The system also uses the BioSheath, described by the manufacturer as a single-use barrier that limits cross-contamination of the handpiece between uses. It is presented as a contamination barrier rather than a sterile field, and the manufacturer treats it as part of the cleared protocol. A fuller breakdown of how the single-use cartridge and BioSheath work covers sterilization, needle configuration, and generation compatibility in detail.
Cartridges are the recurring consumable in a SkinPen practice, so sourcing and compatibility drive running costs. Pinova carries professionally sourced SkinPen consumables; compatibility is based on industry-standard usage and clinical experience, and clinics should verify any cartridge against their specific handpiece and generation before ordering. Current stock is listed under SkinPen cartridges and treatment consumables.
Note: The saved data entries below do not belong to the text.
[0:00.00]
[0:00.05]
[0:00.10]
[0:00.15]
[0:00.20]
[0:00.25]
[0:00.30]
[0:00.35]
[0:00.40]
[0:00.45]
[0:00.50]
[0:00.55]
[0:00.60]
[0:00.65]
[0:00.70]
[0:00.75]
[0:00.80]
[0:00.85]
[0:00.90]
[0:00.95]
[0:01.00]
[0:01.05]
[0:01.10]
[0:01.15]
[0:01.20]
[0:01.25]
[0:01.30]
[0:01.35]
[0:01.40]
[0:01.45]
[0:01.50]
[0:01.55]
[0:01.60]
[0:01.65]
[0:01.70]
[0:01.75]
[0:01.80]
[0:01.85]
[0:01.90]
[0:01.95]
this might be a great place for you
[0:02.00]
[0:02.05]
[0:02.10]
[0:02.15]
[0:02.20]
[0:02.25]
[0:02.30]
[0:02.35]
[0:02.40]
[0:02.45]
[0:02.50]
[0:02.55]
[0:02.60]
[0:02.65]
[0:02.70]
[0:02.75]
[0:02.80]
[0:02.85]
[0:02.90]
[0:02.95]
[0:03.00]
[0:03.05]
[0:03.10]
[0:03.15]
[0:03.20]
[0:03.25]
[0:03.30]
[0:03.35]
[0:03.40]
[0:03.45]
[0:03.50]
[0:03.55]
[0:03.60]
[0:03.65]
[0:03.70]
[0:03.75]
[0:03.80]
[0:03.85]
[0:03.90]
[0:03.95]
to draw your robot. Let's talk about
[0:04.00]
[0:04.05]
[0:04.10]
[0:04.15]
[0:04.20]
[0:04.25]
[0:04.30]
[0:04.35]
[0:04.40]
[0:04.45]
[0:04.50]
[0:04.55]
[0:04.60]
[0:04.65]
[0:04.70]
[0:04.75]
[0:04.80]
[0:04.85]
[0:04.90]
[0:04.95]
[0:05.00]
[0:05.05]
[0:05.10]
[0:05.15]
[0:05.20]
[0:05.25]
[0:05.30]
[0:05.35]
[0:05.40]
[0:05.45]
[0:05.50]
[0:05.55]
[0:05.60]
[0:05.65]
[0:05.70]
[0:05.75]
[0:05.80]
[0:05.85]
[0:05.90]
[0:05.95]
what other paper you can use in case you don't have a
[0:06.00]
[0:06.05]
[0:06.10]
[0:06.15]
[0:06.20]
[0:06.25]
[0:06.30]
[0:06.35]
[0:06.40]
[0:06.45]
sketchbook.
Mechanical microneedling versus RF microneedling
The clearest way to place SkinPen is against radiofrequency microneedling. RF systems such as Morpheus8 use needles to deliver radiofrequency energy into the dermis, adding controlled heat to the mechanical injury and reaching more profound tissue effects that clinics associate with laxity and contour work. SkinPen does neither: it is mechanical only, with no energy delivered through the needles. That makes it a different tool with a different downtime and cost profile, not a weaker version of an RF device. The two even sit in different FDA classifications, which is a useful tell when reading a device's paperwork.
| Dimension | SkinPen (mechanical) | RF microneedling (e.g. Morpheus8) |
|---|---|---|
| Energy through needles | None | Radiofrequency (heat) |
| Primary mechanism | Mechanical micro-injury | Micro-injury plus dermal heating |
| Depth driver | Mechanical setting | Mechanical setting plus energy |
| FDA classification | 21 CFR 878.4430, code QAI | 21 CFR 878.4400, code GEI |
| Main consumable | Single-use needle cartridge | Single-use needle tip |
Clinics that run both choose between them by indication rather than ranking one above the other. The trade-offs, including where each fits and how SkinPen compares to other microneedling pens, are set out in the comparison of how mechanical microneedling compares to RF, and the category overview of RF microneedling devices gives the energy-based side of the picture.
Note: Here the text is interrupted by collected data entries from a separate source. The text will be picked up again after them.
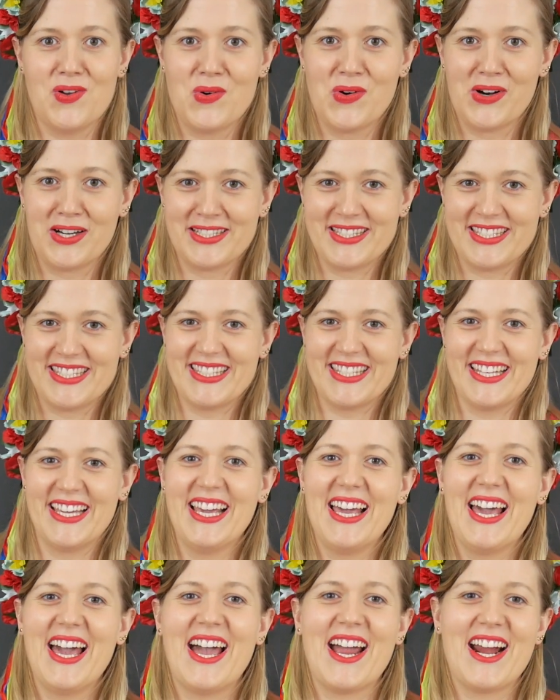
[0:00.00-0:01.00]
wants
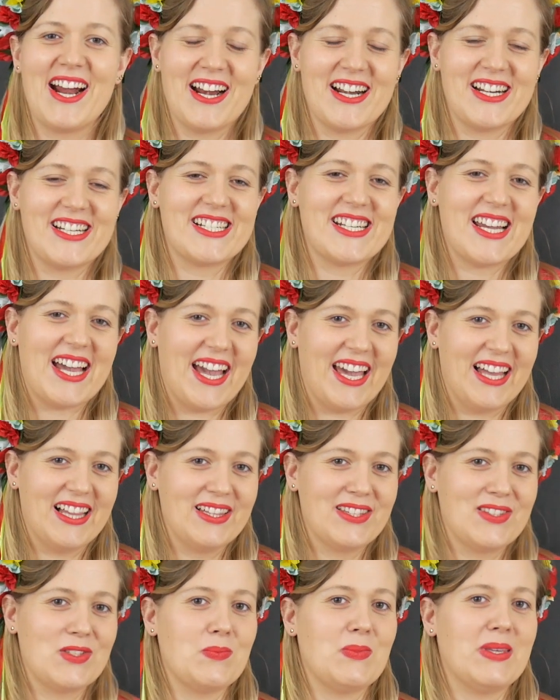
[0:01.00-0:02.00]
her
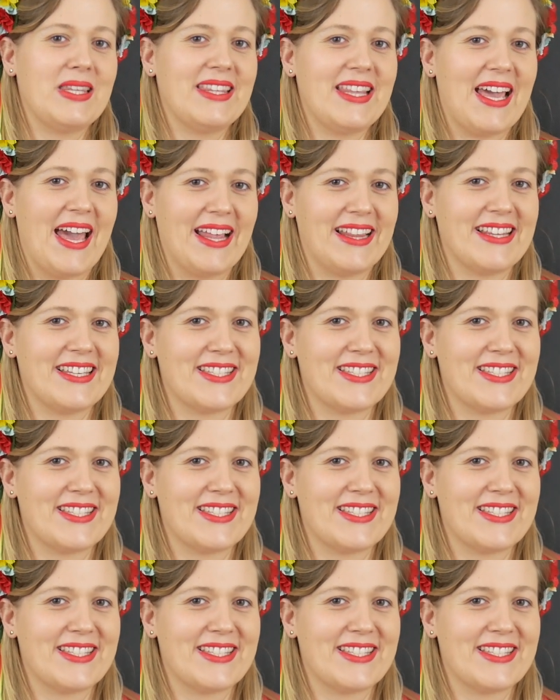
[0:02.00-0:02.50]
child to be dead.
Frequently asked questions
Is SkinPen FDA cleared, and is "approved" the right word?
SkinPen is FDA cleared. It was authorized through the De Novo pathway (DEN160029) in 2018. The word "approved" is not accurate for this device class: approval applies to Class III devices, and SkinPen is Class II.
Is SkinPen RF microneedling?
No. SkinPen performs mechanical microneedling using needles only, with no radiofrequency, thermal energy, or ultrasound. RF microneedling devices are a separate category that adds radiofrequency energy through the needles.
Who makes SkinPen?
The legal manufacturer of record in FDA filings is Bellus Medical, LLC, and the device is marketed under the Crown Aesthetics brand.
What is the difference between SkinPen Precision and Precision Elite?
Precision is the original 2018 device. Precision Elite, launched in the U.S. in late 2024, is the current generation and, per the manufacturer, adds a redesigned cartridge unit, a digital display, and inductive charging. The two use different cartridge units and are not cross-compatible.